Computer Science‎ > ‎

R for Data: Data transformation in R using dplyr


Introduction

Majority of the time data is always messy and unorganized and requires preprocessing and ceratin manipulations but we need to have faster and better ways of doing transformations with data as it is the requirement.

Data size is not consistent at all and neither the type of ambiguity related to data and in R there is a special package just to deal with only the data manipulation effectively.  we are going to understand the main basics and core functions associated with data manipulation  in  and the package that comes to our rescue is  none other than dplyr


TABLE OF CONTENTS

1.Introduction
2. Dplyr package
3.Functions in dplyr
  3.1 Filter
   3.2 Arrange
   3.3 Select
   3.4  Mutate
   3.5 Summarise



Dplyr package
Dplyr package  in R is one of the most  crucial packages meant to perform data  manipulation as it has different functions under it to  achieve the task effectively and efficiently

LOADING DPLYR

install.packages("dplyr")
library(dplyr)


 2.FUNCTIONS IN DPLYR

  •  Filter -Pick observations by their values 
  •  Arrange -Reorder the rows.
  •  Select - Pick variables by their names.
  •  Mutate - Create new variables with functions of existing variables.
  •  Summarise - Collapse many values down to a single summary.
These functions alone are more than sufficient to be very better at understanding and performing manipulations and let's explore each of them one by one.



  1. Filter -   It enables us to pick observations by their values and in simple words, we  can filter a dataset easily
we will use the air quality dataset in R to apply all these functions.

LOADING AIRQUALITY

airquality[1:5,] # selecting only 5 rows 

 Ozone Solar.R Wind Temp Month Day
1      41     190  7.4   67     5   1
2      36     118  8.0   72     5   2
3      12     149 12.6   74     5   3
4      18     313 11.5   62     5   4
5      NA      NA 14.3   56     5   5


 The air quality dataset comprises the following variables which mean the following -
A data frame with 154 observations on 6 variables.

[,1] Ozone  numeric  Ozone (ppb)
[,2] Solar.R  numeric  Solar R (lang)
[,3] Wind  numeric  Wind (mph)
[,4] Temp  numeric  Temperature (degrees F)
[,5] Month  numeric  Month (1--12)
[,6] Day  numeric  Day of month (1--31)


 Here we can use the filter function to our advantage and select merely few variables by creating a condition that filters dataset. A general example analog to this is filtering out tea leaves on serving tea and here we can easily change the condition to our suitability as we don't need to run to loop, unlike other programming languages in order to traverse it throughout the dataframe.

FILTER FUNCTION

 a = filter(airquality,Month == 7, Day == 2)
 
# results saved to a variable a 

a  # results printed 
Ozone Solar.R Wind Temp Month Day
1    49     248  9.2   85     7   2

The meaning of arguments inside filter function

  • The first argument tells is the data frame
  • The subsequent arguments tell us what to do with data frame selecting the variable as it explains the necessary condition to filter.



2. Arrange 
 It works in a similar fashion to filter but it changes their order instead of selecting rows.
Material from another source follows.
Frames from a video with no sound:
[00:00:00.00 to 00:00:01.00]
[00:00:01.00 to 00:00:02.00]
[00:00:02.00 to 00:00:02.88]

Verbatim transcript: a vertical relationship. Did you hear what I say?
In simple words as we generally use the word arrange in our day to day lives, in order to keep things in an established order. It cant put a general condition like that of a filter but it can help us in keeping column and rows in a  required order as demonstrated clearly in the following example.

ARRANGE FUNCTION



arrange(airquality, desc(Day))

  Ozone Solar.R Wind Temp Month Day
1    NA      NA 14.3   56     5   5
2    18     313 11.5   62     5   4
3    12     149 12.6   74     5   3
4    36     118  8.0   72     5   2
5    41     190  7.4   67     5   1


we can use more than one variable name to sort the dataframe but an order of preference in sorting would always be with the first variable mentioned.

3. Select
 It allows one to select multiple variables by their name or by multiple variations and neglect the non-useful ones. Select merely provides us with an opportunity to take into consideration the required variables and it proves to be effective in certain context.
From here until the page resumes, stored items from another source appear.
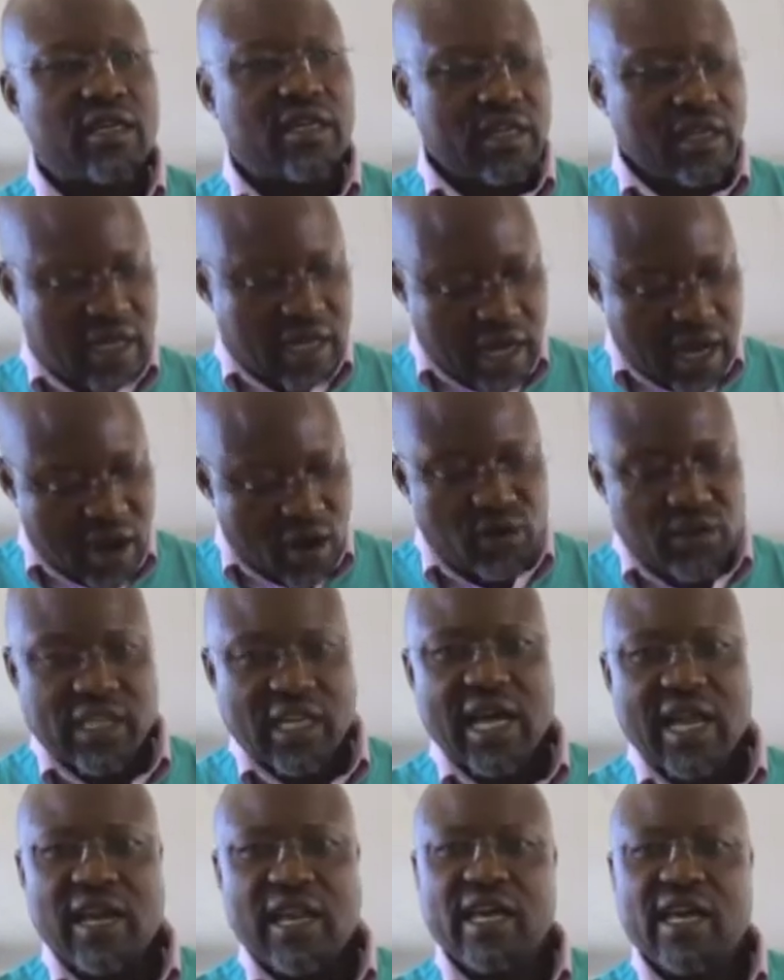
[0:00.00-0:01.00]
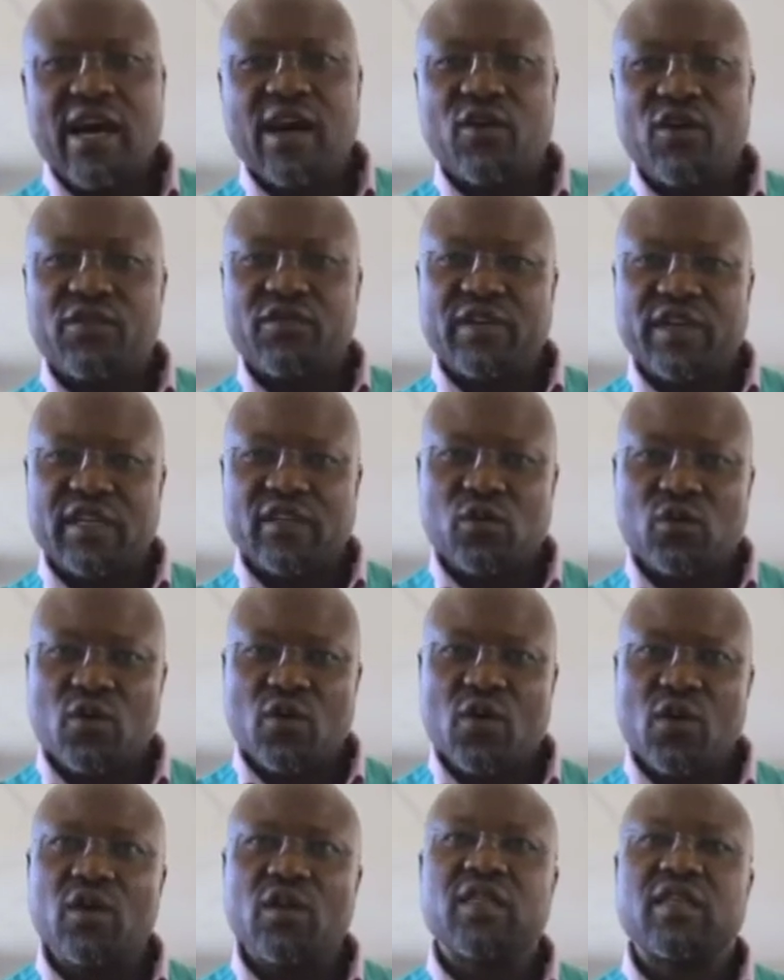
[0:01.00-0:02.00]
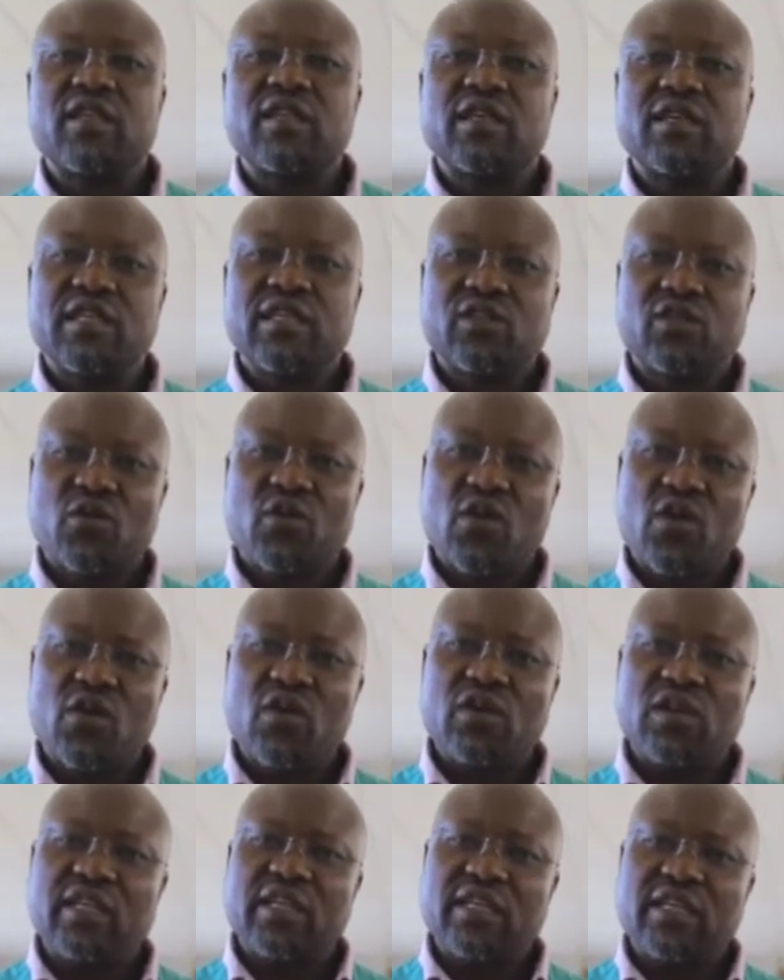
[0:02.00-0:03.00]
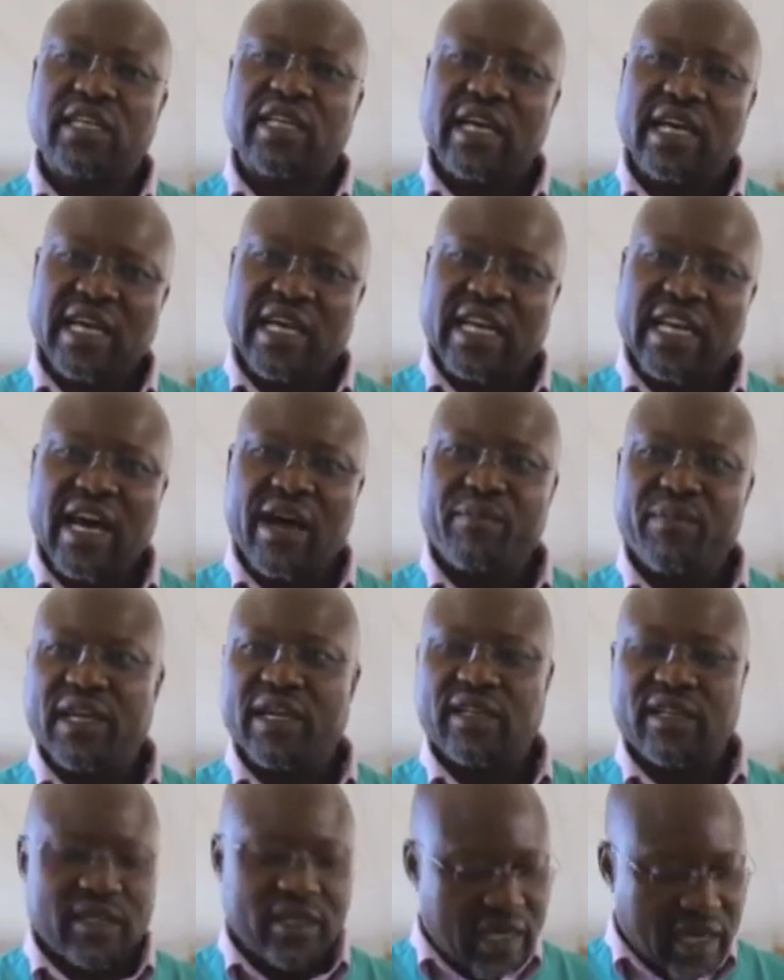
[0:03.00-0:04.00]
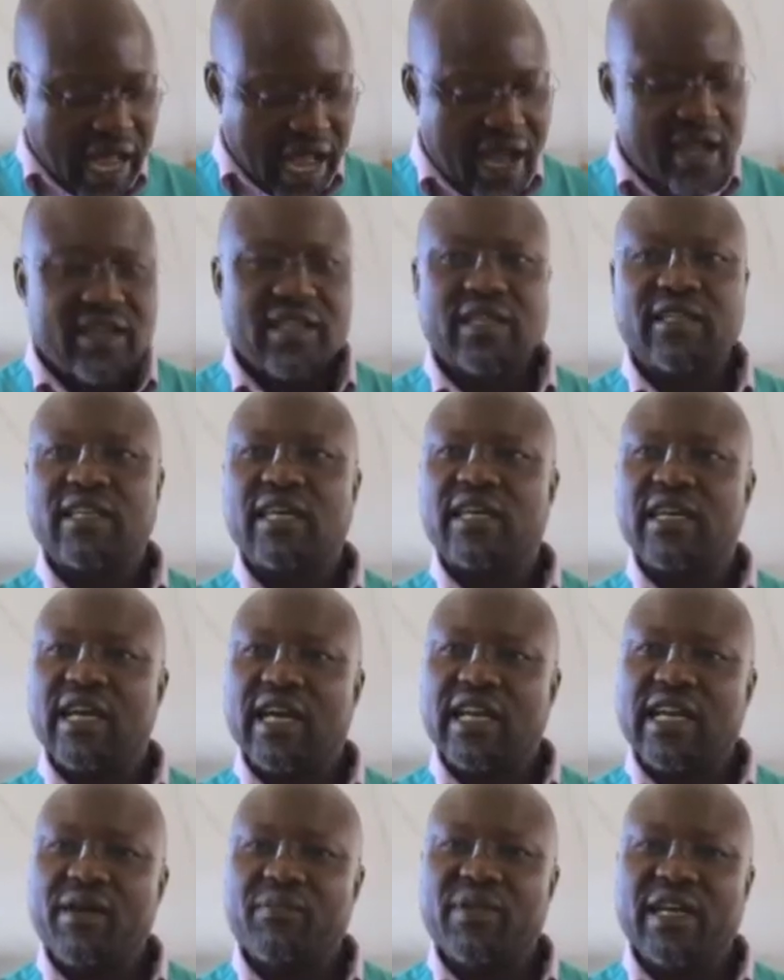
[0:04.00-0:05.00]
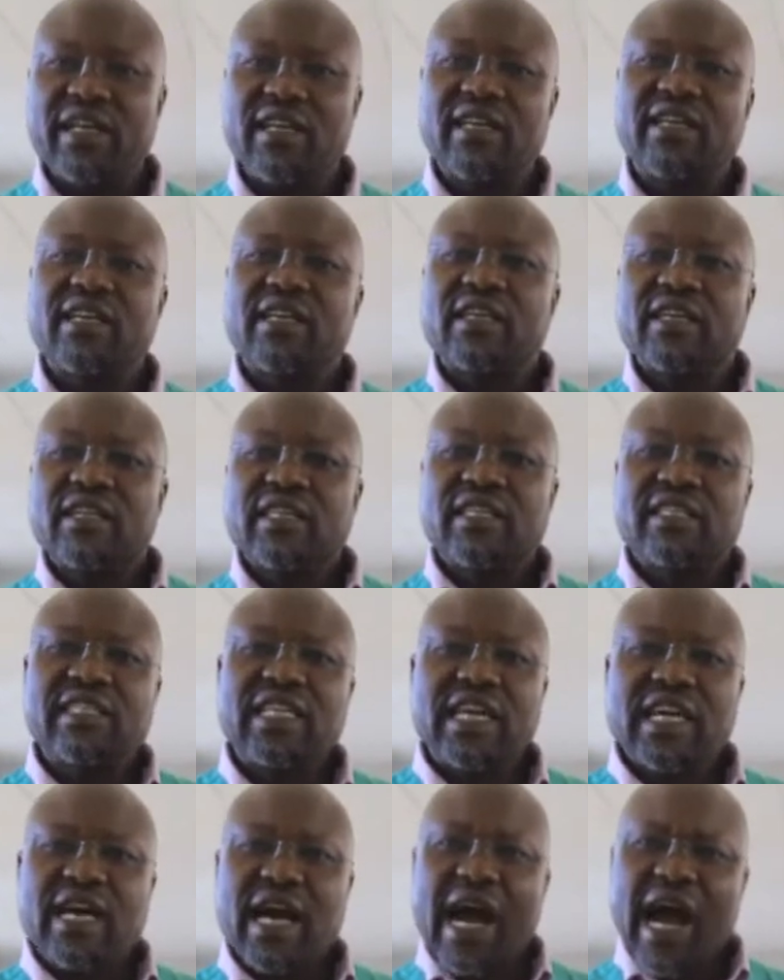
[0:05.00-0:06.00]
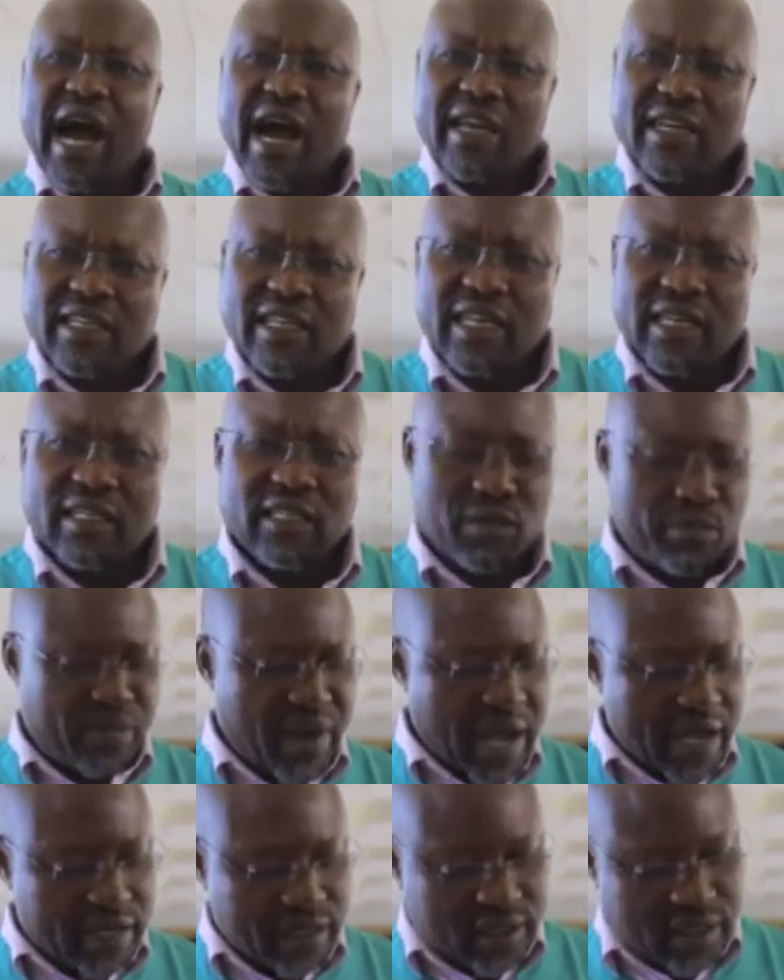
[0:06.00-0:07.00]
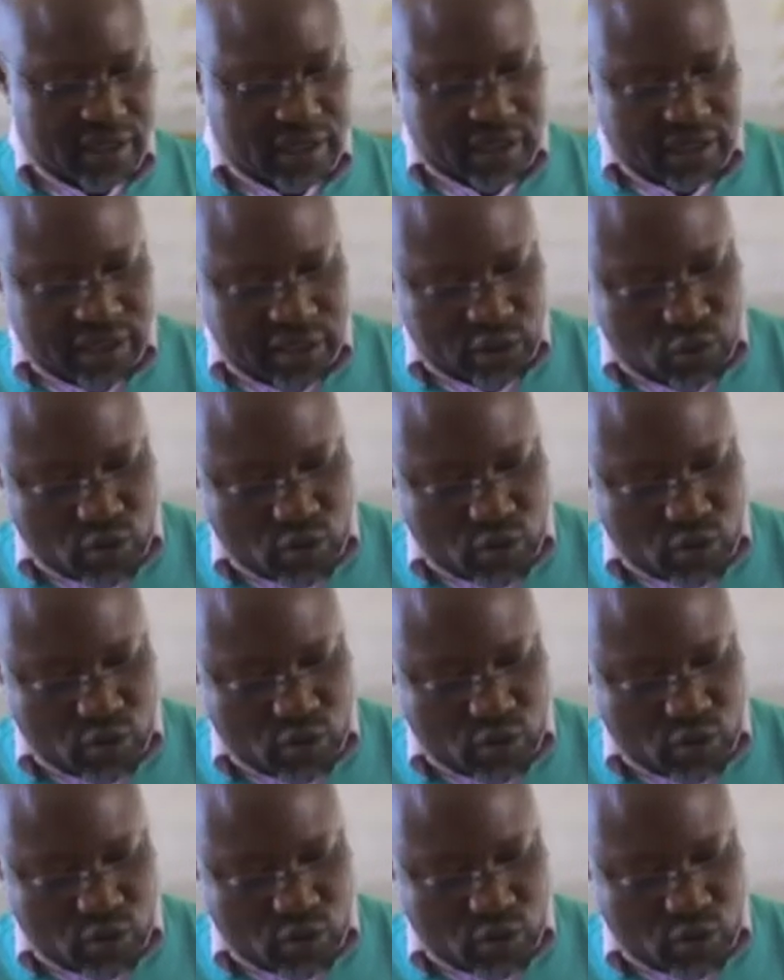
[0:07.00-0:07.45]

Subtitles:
The outer layer of a tooth is called the enamel, and the enamel is the hardest part. This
Let's consider you are participating in a data science hackathon and after having drawn a correlation plot you know that there are only a few variables that are worth taking into consideration for the further model building but hackathon has large no of variables and they are somewhat spread along the dataset.In that case most probably you will either have to track the column number of required variables  and thus takes time and in such cases where one needs to select only a few variables out of numerous variables as one can easily write the few names of variables and get the required dataframe thus saving time which in turn proves to be useful in a hackathon.

SELECT FUNCTION

select(airq,Ozone,Month)
 Ozone Month
1    41     5
2    36     5
3    12     5
4    18     5
5    NA     5


select(airq,Ozone:Month)
  Ozone Solar.R Wind Temp Month
1    41     190  7.4   67     5
2    36     118  8.0   72     5
3    12     149 12.6   74     5
4    18     313 11.5   62     5
5    NA      NA 14.3   56     5





4. Mutate
It is generally used to create a new set of variables and in other new features to be added to the dataframe. It has important use too as it helps to create new variables from existing variables all at once and it works amazingly better with pipes in R that we will cover later. In other words, we can create multiple new variables all at once using mutate function and it adds them to existing dataframe.  

MUTATE FUNCTION

mutate(airq,Ozonepercent = Ozone/100 )
  Ozone Solar.R Wind Temp Month Day Ozonepercent
1    41     190  7.4   67     5   1         0.41
2    36     118  8.0   72     5   2         0.36
3    12     149 12.6   74     5   3         0.12
4    18     313 11.5   62     5   4         0.18
5    NA      NA 14.3   56     5   5           NA
  
If we intend to keep only the newly created variables then we can use transmute as that establishes the purpose of creating a dataframe of only newly created variables and we don't need to create variables one by one as it anyway takes time and reduces our productivity and purpose to use R efficiently.

TRANSMUTE

transmute(airq,Ozonepercent = Ozone/100 )
  Ozonepercent
1         0.41
2         0.36
3         0.12
4         0.18
5           NA



5. Summarise

It collapses a data frame to a single row and makes it easier to preprocess information and we can easily reduce the dimensionality of our information to process it better.
It becomes entirely useful with group_by and as it is indicated as below. 
group_by is used to a create an ordered group that enables the dataframe to be ordered on the basis of variables to be grouped by.


SUMMARISE WITH GROUP_BY

summarise(airq,ozonemean = mean(Wind))
  ozonemean
1     10.76

summarise(by,ozonemean = mean(Wind))
# A tibble: 139 x 3
# Groups:   Day [?]
     Day  Wind ozonemean
   <int> <dbl>     <dbl>
 1     1   4.1       4.1
 2     1   6.9       6.9
 3     1   7.4       7.4
 4     1   8.6       8.6
 5     2   5.1       5.1
 6     2   8.0       8.0
 7     2   9.2       9.2
 8     2   9.7       9.7
 9     2  13.8      13.8
10     3   2.8       2.8
# ... with 129 more rows